# New TSA fees to make airfare more expensive



## CHamilton (Jul 7, 2014)

New TSA fees to make airfare more expensive




> Starting on July 21, the Transportation Security Administration — you know, the folks who are in charge of confiscating your shampoo at the airport and taking you aside for an “additional screening” — will more than double the mandatory fee they charge many passengers and will no longer cap these fees. Under the old law, the fee, which is used for security, was $2.50 for each leg of a flight with a $5 cap on each one-way trip or a $10 cap on each round trip. But beginning July 21, the fee is $5.60 for each leg of a flight and that is not capped; if your layover is more than four hours on a domestic flight or 12 hours for international destinations, that counts as a second leg of the flight and you will be charged an additional fee.
> 
> While that may not sound like a lot, consider what this could mean for your wallet. If you book a domestic round trip and have two total connections (and the layover is four hours or more during each connection), you’ll end up shelling out nearly $25 to the TSA. That jacks up the average domestic airline ticket price by more than 5%.


----------



## Ryan (Jul 7, 2014)

I'd rather the TSA raise their own money, than take it out of the taxes I pay. Good for them.


----------



## Anderson (Jul 7, 2014)

Well, worth noting is that this also hits lower-priced carriers harder. You're looking at 3.73% on a $300 round-trip fare versus over 10% on the actual base fare of some cheap carriers (on People Express the TSA fee will now be looming in the 9-14% range).

Edit: For my thoughts, I'd rather the TSA didn't have carte blanche to determine what security we "need" and then pass along whatever the bill happens to be for that security.


----------



## Paulus (Jul 7, 2014)

> While that may not sound like a lot, consider what this could mean for your wallet. If you book a domestic round trip and have two total connections (and the layover is four hours or more during each connection), you’ll end up shelling out nearly $25 to the TSA.
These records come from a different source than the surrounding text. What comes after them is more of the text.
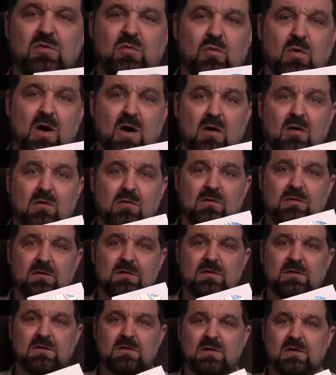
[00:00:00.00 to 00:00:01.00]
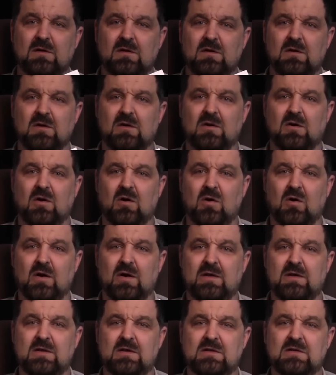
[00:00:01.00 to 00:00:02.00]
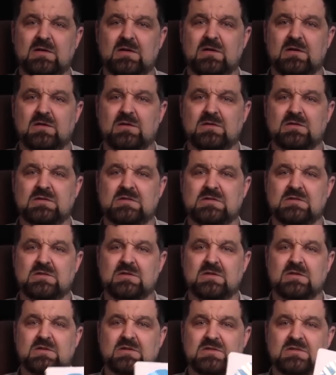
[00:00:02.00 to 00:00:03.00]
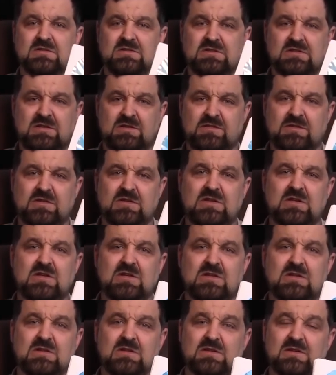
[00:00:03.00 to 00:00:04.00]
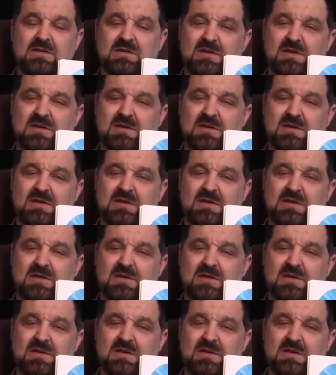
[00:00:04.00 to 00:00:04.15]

12 on DVD.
That's well into "please just shoot me now" territory. Did a single five hour layover once on account of an excessively early arrival at first airport (you get what you get and you're grateful for it when it comes to rides in college). Never again, that was just boring as all get out. I suspect that the number of people who have such weirdly long layovers are incredibly limited.

That said, an extra $3.10 is probably not going to be noticed by anybody. Or maybe it will, who knows. I've never had anything but pleasurable experiences with TSA (even got to keep my shoes on for a flight last week), so maybe I'm just weird on this stuff.


----------



## Bob Dylan (Jul 7, 2014)

A tax by any other name is still a tax!!!! Homeland Security already has the largest federal budget except for Defense, why should the TSA need more money, what additional services will they provide????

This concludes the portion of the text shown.